The gardener — OR IS HE? — is called Nacho, appropriately for such a tasty snack, and shows up just in time to be a tattooed deltoid to cry on for Laura, who is becoming a bit frustrated with being the kept woman of a sexually aggressive but emotionally repressed gangster who only deals in groin-based intimacy. It’s hardly surprising the couple have a communication problem, given that Polish-speaking Laura and Italian-speaking Massimo use ESL-weekend-course-level English as their love language, and both have clearly been too busy humping to keep up with Duolingo. Exclamations like “Get me out from here!” “How do I look like?” along with Massimo’s often indecipherable cadences and Laura’s mangled pronunciations of words like “guaranteed” suggest they’d be a lot better off if only their relationship, like their movie, came with closed-caption subtitling.

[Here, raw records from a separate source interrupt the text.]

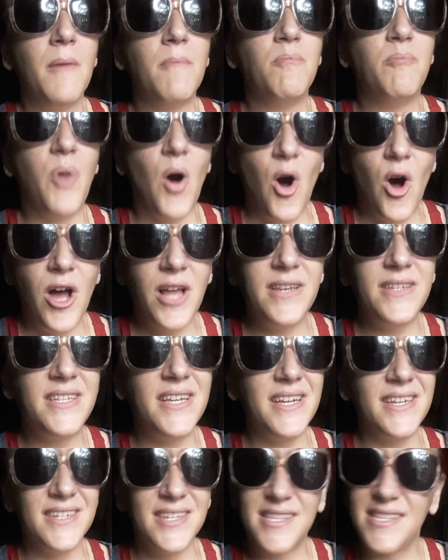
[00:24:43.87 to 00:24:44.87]

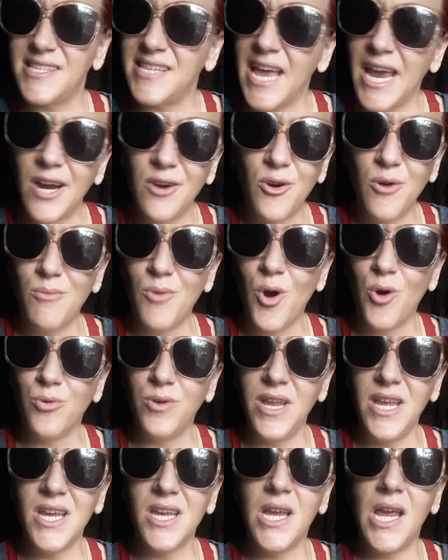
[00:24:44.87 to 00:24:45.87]
bonding
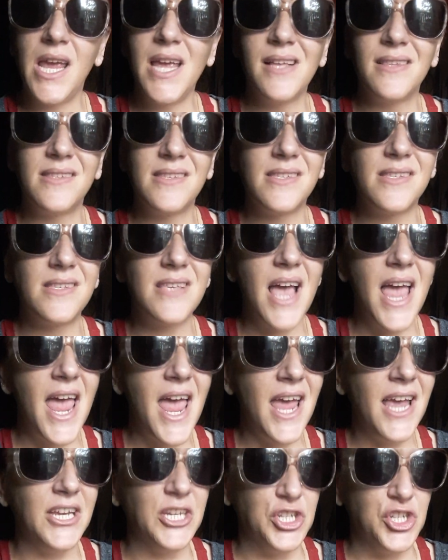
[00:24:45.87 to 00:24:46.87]
ceremony. It's
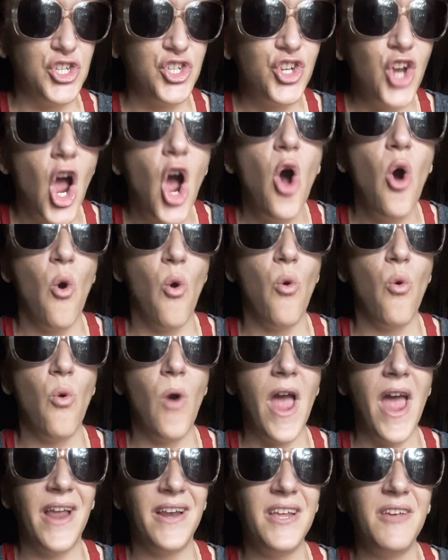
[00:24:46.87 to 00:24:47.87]
a
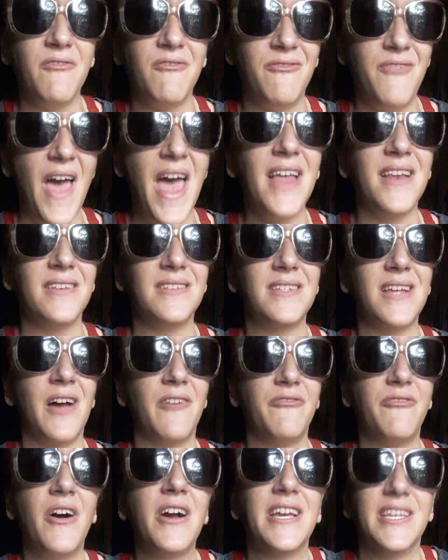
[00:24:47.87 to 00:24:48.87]
show, an event, a
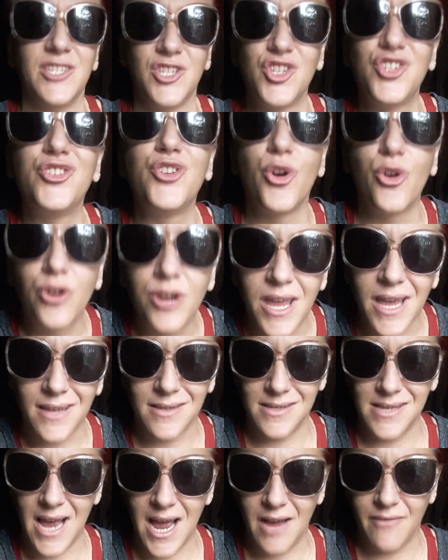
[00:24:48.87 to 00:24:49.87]
fucking
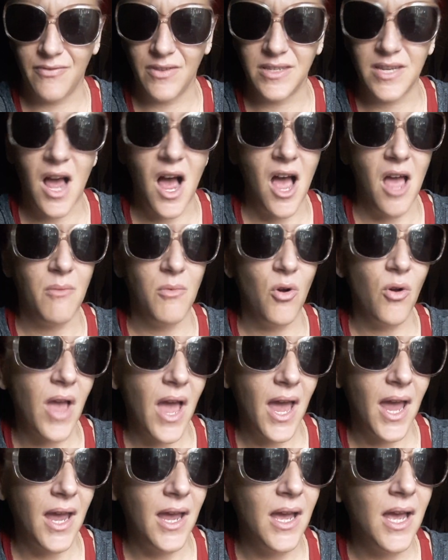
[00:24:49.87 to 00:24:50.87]
circus half the time,
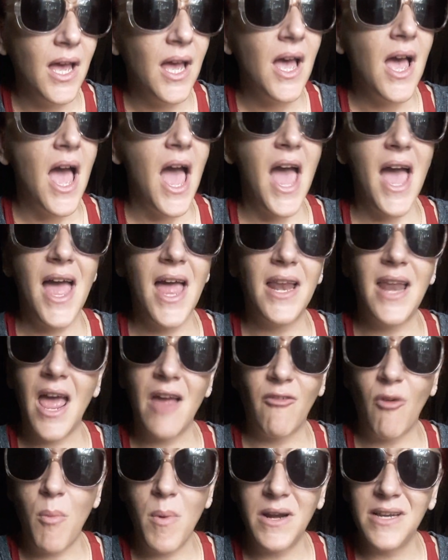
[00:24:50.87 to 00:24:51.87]
okay? And
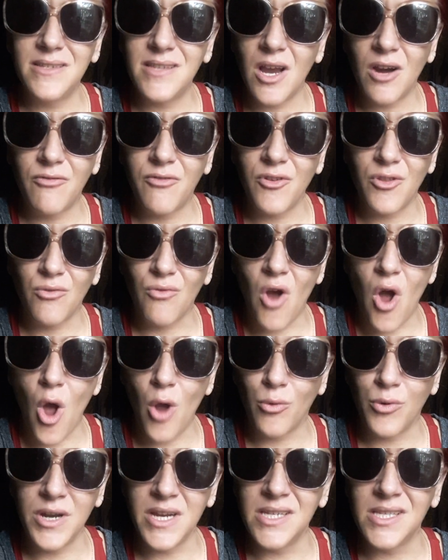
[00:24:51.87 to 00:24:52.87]
everybody's there for the
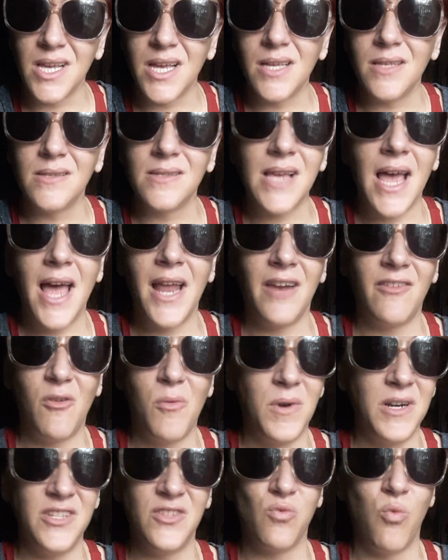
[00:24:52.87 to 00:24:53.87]
wrong reasons and
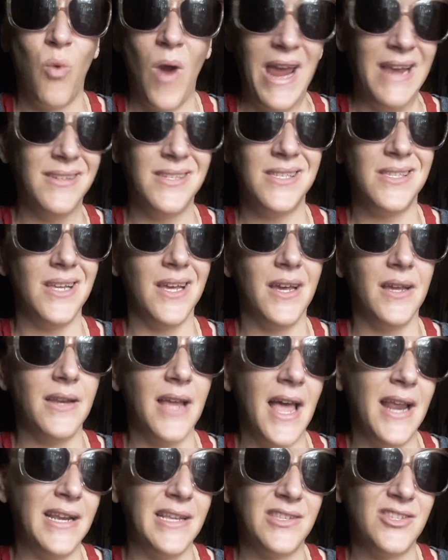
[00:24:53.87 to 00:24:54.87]
everybody's wasted
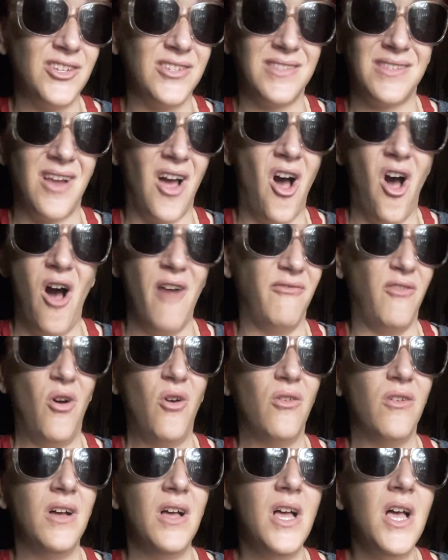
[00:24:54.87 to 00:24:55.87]
and it's just
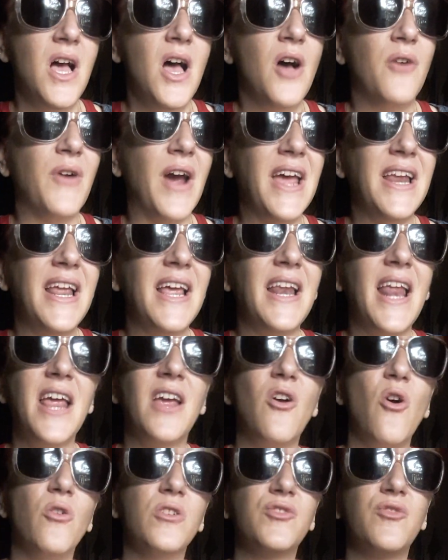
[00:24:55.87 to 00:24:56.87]
awful, right?
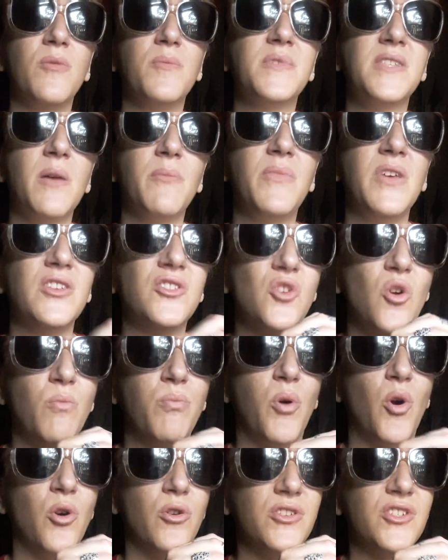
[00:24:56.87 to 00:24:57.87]
It goes from something so
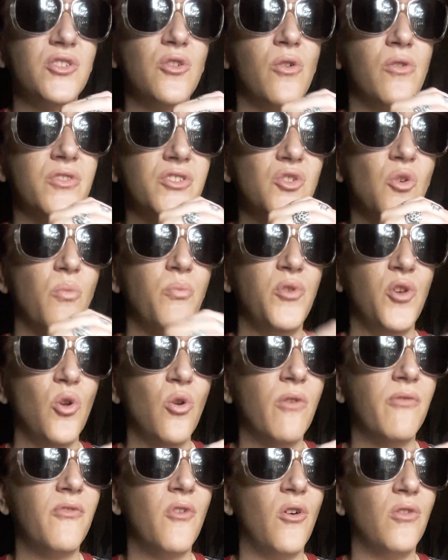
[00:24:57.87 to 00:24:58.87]
personal and so
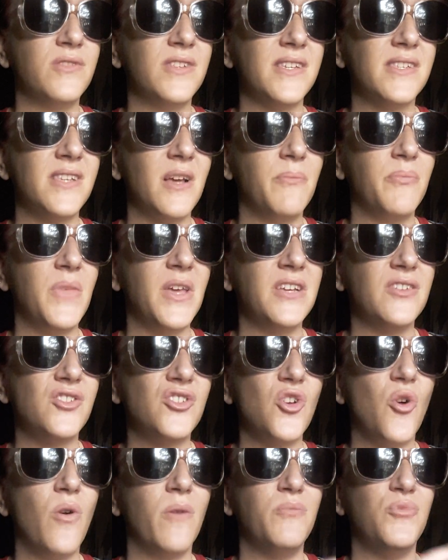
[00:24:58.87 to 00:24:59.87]
beautiful to something
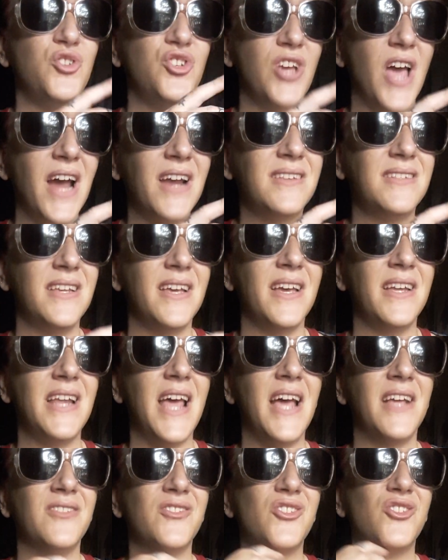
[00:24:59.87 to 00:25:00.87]
so objected
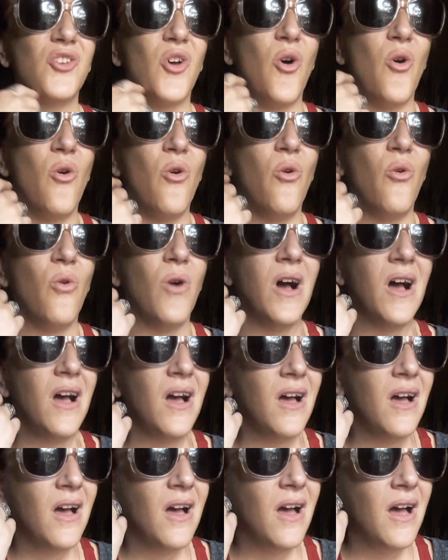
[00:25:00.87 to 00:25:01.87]
and so
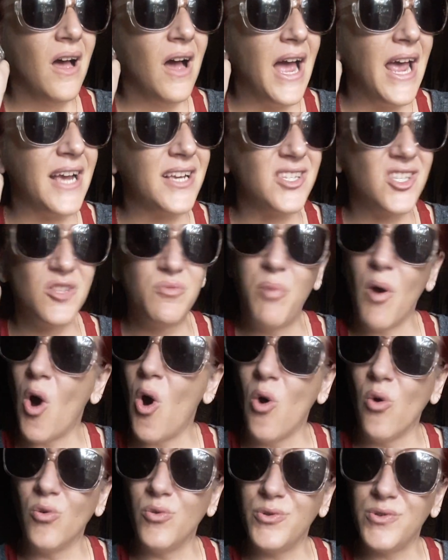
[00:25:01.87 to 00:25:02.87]

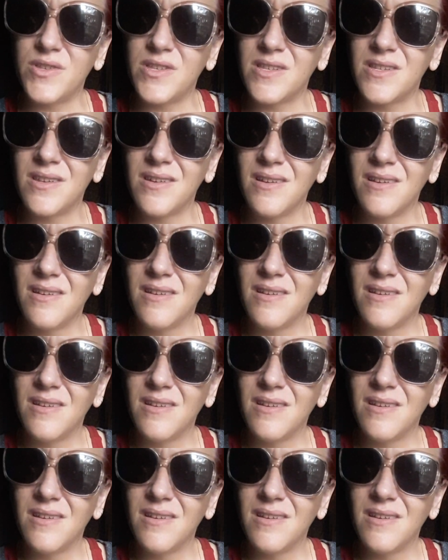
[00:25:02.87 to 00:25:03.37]
exposed,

Then Laura discovers hubs being groinally intimate with his ex-girlfriend Anna (Natasza Urbanska) at a party. Flinging her phone into the sea, Laura, never one to engineer her own escapes, husks “take me away from here” to Nacho. They abscond to another paradise island and another paradise villa, differentiated from Massimo’s mainly because the furnishings are largely wicker. They have sex — or do they? Is it perhaps all a dream? The eternal gauziness of DP Bartek Cielica’s ’90s music-video cinematography, set to the omnipresent off-brand rock-pop contributions from incredibly overworked composers Patryk Komór and Dominic Buczkowski-Woytaszek, make it very hard to tell Laura’s softcore fantasies from Laura’s softcore reality.

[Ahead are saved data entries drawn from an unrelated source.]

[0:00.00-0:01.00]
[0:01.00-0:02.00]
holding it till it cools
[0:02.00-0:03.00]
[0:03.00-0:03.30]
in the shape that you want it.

But then, that’s the point here. The sex scenes are varied, at least in terms of location — honestly, you’ll never look at a putting green the same way. There’s a Christmas tryst in which Laura’s gift to Massimo is herself, trussed up in leather wristband restraints with “fuck me” somewhat redundantly emblazoned on them in gold, lying on a rumpled sheet alongside a cornucopia of sex toys — even one that is none-too-subtly inserted from a southerly direction right as the singer wails, “I wanna do bad things to you.”

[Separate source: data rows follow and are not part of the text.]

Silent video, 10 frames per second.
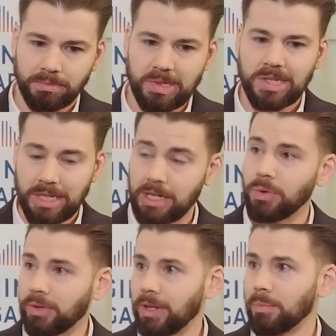
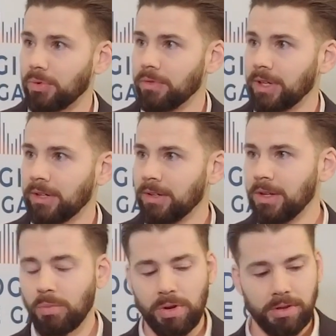continually improving,
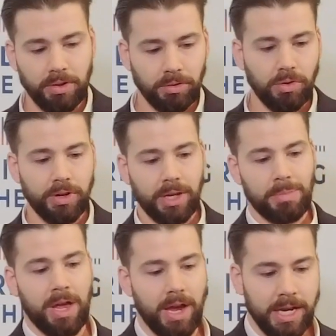whether you're looking
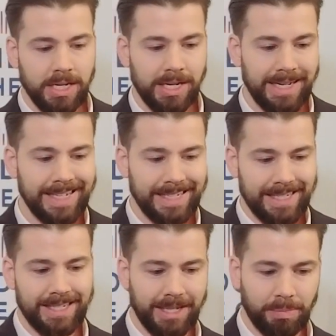behind in an
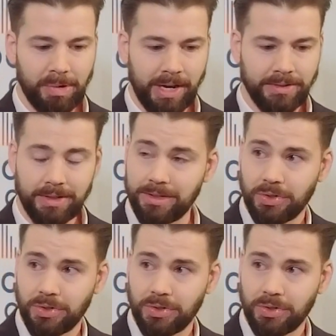existing process and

But whatever marginally transgressive sex acts may be implied, it’s the black-and-gold vibrators and the bedsheets and Laura’s complicated lingerie that are really the focus of this tiresomely basic erotic fantasia: Like the “Fifty Shades of Grey” franchise that inspired this flagrant rip-off, the “365 Days” films are less about the sex than they are about the stuff. The suits and sunglasses, villas and jetskis, shopping montages and stripper heels, Lamborghinis and Corvettes. Long before “This Day” closes on its inevitable cliffhanger — this time genuinely one of the funniest slow-motion shootouts ever — it’s devolved into the lifestyle catalogue it was always destined to be, once the ick of its initial premise wore thin. Which is good news for franchise stakeholders eyeing future installments up to and beyond Lipinska’s third book, because dunderheaded rape-romance plots might get you to 365 days, but stuff? Stuff is forever.